Would you prefer a community tank (that is, many different species that are compatible mixed together), a biotope or a species aquarium? 

Generally speaking, most fish upto 8cm/3" should be fine. This includes the majority of small Tetras, Barbs, Danios, Rasboras, Dwarf Cichlids (e.g. Keyholes, Kribensis and other Pelvicachromis species, Flag cichlids and Apistogramma if you can meet their water quality requirements), certain Anabantoids, Corydoras Catfish and certain species of L no. Plecs such as the smaller Panaque, Hypancistrus and Peckoltia species.

Is there anything in particular that you like the look of?


----------



## 123fruitybooty (Dec 19, 2010)

Id prefer a community tank, liking the look of neon tetras and some plecs. cheers


----------



## Guest (Dec 28, 2010)

123fruitybooty said:


> Id prefer a community tank, liking the look of neon tetras and some plecs. cheers


Be careful when you choose your Plec, I say Plec in the singular form because for a tank of this size, I'd only keep one. Many species of Plec can grow very large, especially some of the more common species.
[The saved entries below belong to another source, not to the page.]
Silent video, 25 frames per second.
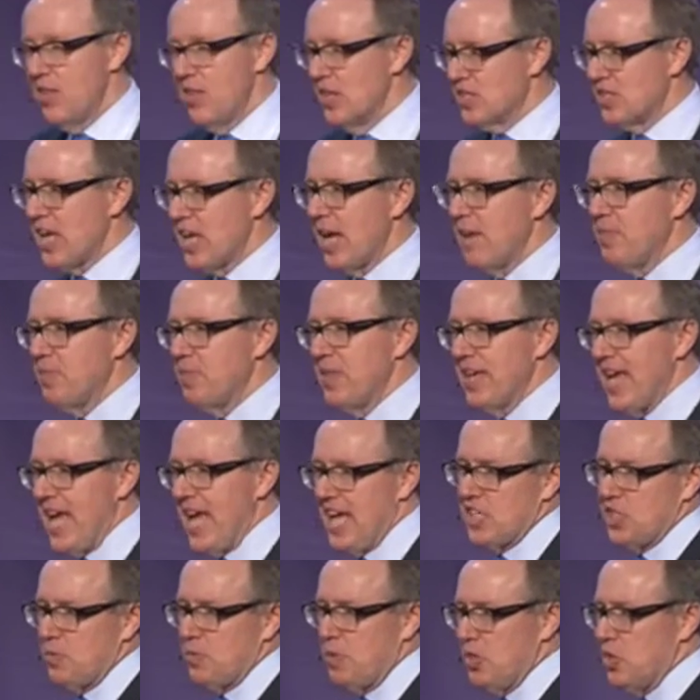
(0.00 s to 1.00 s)
The same thing
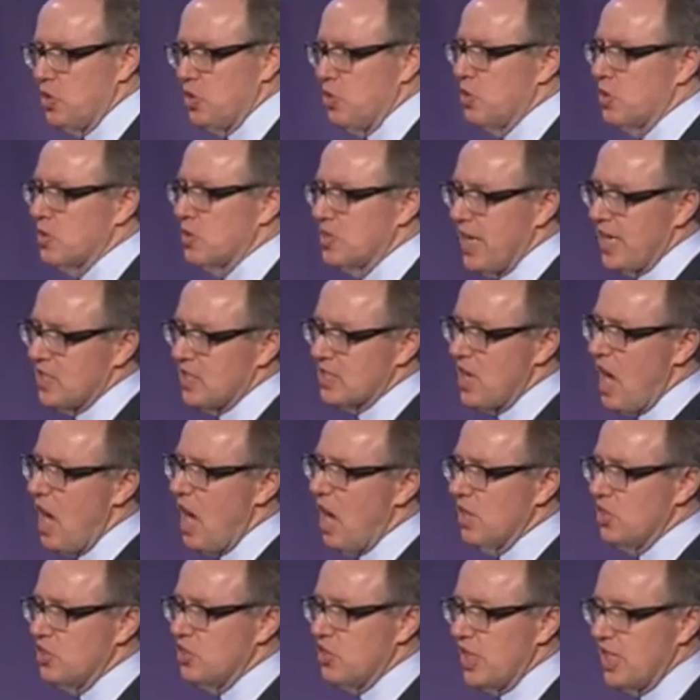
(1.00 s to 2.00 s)
has to be true of
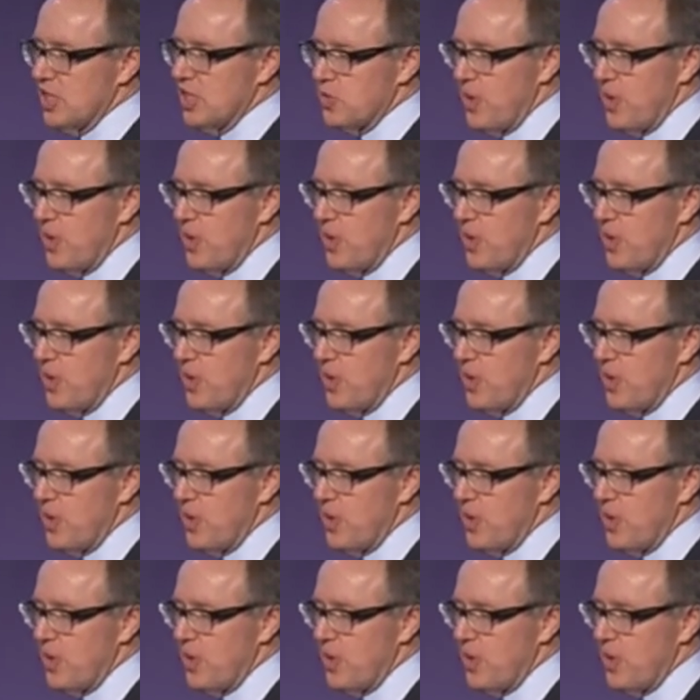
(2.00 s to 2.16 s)
technology.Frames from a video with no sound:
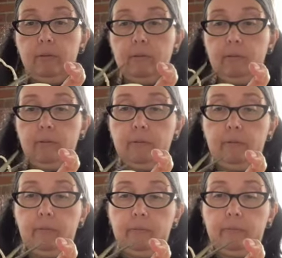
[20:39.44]

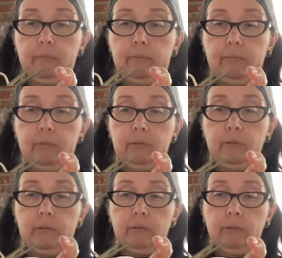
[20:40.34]

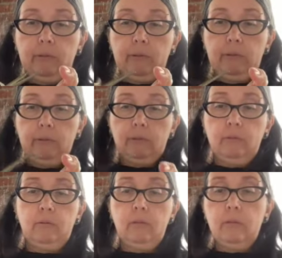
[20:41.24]

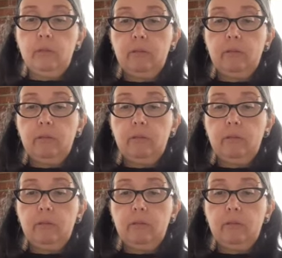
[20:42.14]
[no speech]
Don't buy any Plec on impulse and always research the name before buying it on PlanetCatfish • the online home of aquarium catfishes


----------



## 123fruitybooty (Dec 19, 2010)

would you say the sp(L169) would be suitable or not? cheers:001_cool:


----------



## Guest (Dec 28, 2010)

123fruitybooty said:


> would you say the sp(L169) would be suitable or not? cheers:001_cool:


L169 is commonly sold in the shops as the Gold Stripe Plec, it grows to about 8cm/3" so it would be ideal for a 2ft tank. Make sure you provide Panaque species with a small species on which they can rasp, as the wood contains an essential organic chemical called lignin which is like the aquatic version of fibre. Many species of L no. Plec rely on this chemical to aid digestion, considering that many species are wood-eaters.


----------